↓

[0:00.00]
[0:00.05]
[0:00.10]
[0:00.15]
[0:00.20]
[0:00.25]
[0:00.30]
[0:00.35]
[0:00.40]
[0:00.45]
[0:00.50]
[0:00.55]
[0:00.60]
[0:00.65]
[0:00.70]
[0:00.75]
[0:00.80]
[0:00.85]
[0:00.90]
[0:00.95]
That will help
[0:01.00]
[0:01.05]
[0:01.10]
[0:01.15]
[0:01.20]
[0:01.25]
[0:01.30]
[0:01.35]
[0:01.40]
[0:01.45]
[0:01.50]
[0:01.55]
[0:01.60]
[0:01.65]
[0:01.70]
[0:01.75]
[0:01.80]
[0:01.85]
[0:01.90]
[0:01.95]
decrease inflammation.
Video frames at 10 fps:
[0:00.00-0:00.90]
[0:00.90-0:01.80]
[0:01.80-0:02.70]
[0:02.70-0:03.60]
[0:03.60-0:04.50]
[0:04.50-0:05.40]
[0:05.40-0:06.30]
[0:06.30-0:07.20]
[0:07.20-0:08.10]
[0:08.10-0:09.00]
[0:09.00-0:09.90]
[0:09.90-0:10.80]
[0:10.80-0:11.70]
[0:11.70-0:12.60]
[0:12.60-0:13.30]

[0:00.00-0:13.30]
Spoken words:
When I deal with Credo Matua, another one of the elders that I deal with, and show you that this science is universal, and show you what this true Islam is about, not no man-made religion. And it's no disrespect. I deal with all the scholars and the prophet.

↑

Repeat the material in full, exactly as it reads.

**Task answer**
[0:00.00]
[0:00.05]
[0:00.10]
[0:00.15]
[0:00.20]
[0:00.25]
[0:00.30]
[0:00.35]
[0:00.40]
[0:00.45]
[0:00.50]
[0:00.55]
[0:00.60]
[0:00.65]
[0:00.70]
[0:00.75]
[0:00.80]
[0:00.85]
[0:00.90]
[0:00.95]
That will help
[0:01.00]
[0:01.05]
[0:01.10]
[0:01.15]
[0:01.20]
[0:01.25]
[0:01.30]
[0:01.35]
[0:01.40]
[0:01.45]
[0:01.50]
[0:01.55]
[0:01.60]
[0:01.65]
[0:01.70]
[0:01.75]
[0:01.80]
[0:01.85]
[0:01.90]
[0:01.95]
decrease inflammation.
Video frames at 10 fps:
[0:00.00-0:00.90]
[0:00.90-0:01.80]
[0:01.80-0:02.70]
[0:02.70-0:03.60]
[0:03.60-0:04.50]
[0:04.50-0:05.40]
[0:05.40-0:06.30]
[0:06.30-0:07.20]
[0:07.20-0:08.10]
[0:08.10-0:09.00]
[0:09.00-0:09.90]
[0:09.90-0:10.80]
[0:10.80-0:11.70]
[0:11.70-0:12.60]
[0:12.60-0:13.30]

[0:00.00-0:13.30]
Spoken words:
When I deal with Credo Matua, another one of the elders that I deal with, and show you that this science is universal, and show you what this true Islam is about, not no man-made religion. And it's no disrespect. I deal with all the scholars and the prophet.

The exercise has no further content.